## Problem
List every line below containing "Video".

*** Begin section ***

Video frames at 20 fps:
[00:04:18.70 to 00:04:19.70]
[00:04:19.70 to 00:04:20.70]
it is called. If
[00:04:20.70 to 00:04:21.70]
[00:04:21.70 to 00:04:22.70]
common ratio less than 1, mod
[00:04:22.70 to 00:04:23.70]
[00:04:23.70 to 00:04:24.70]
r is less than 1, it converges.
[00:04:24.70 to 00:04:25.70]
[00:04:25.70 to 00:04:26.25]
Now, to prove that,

*** End section ***
*** Begin section ***

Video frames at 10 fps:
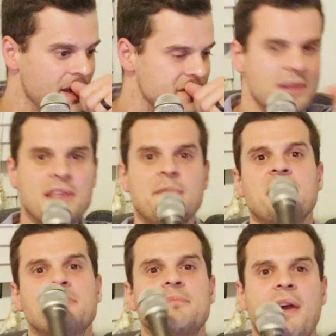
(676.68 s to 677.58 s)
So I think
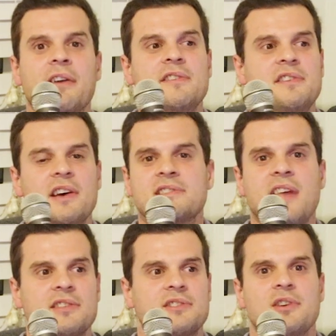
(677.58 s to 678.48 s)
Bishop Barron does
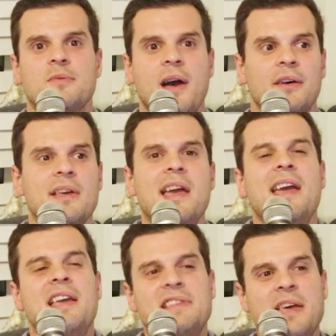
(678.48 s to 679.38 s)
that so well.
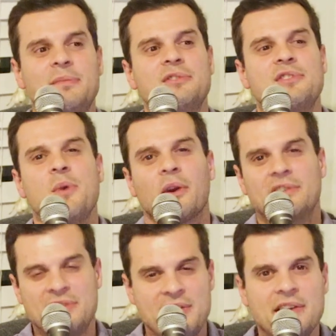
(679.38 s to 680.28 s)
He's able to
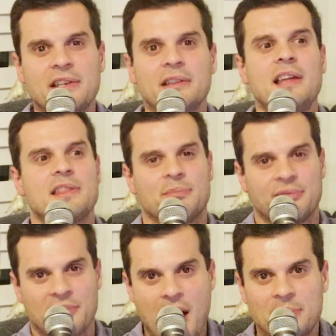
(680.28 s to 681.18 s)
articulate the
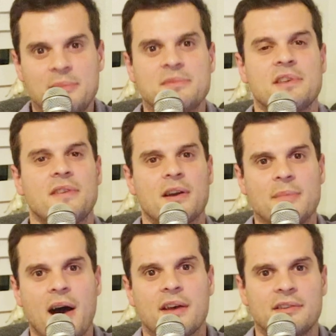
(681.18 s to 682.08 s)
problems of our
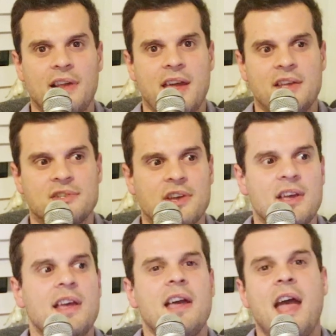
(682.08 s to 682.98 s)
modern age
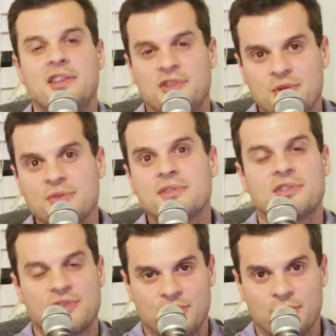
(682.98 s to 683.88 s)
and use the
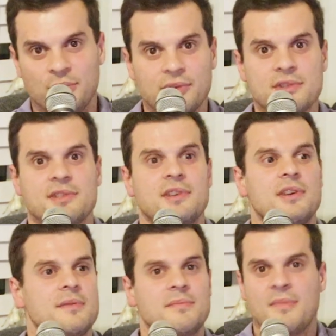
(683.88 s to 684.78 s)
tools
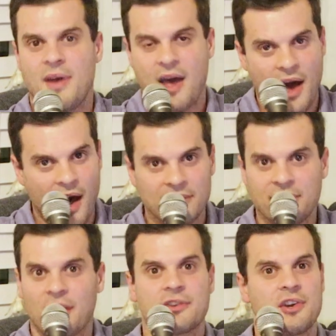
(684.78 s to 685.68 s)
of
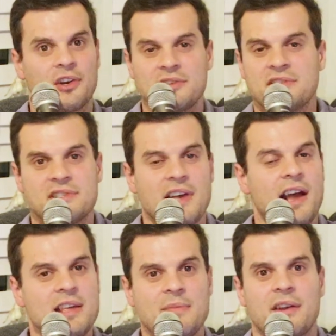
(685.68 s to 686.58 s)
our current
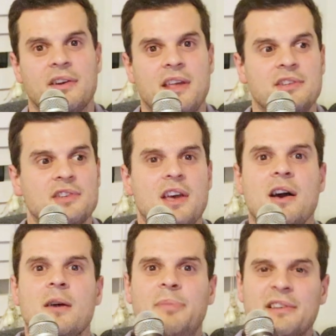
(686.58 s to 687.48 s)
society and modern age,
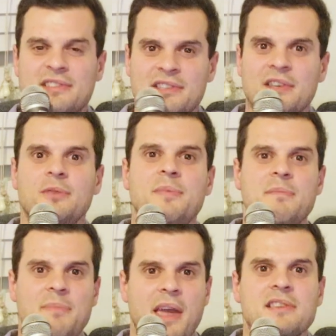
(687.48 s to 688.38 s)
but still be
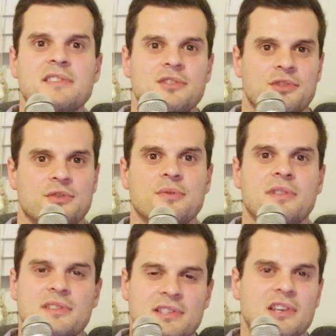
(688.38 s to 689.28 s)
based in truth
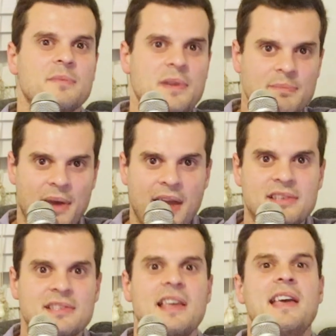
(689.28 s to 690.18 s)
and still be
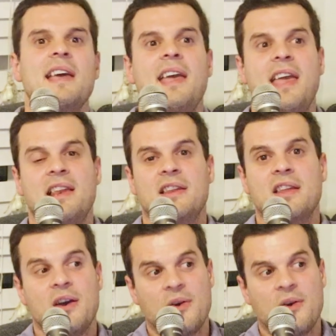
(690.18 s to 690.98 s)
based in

*** End section ***

## Your response
Video frames at 20 fps:
Video frames at 10 fps:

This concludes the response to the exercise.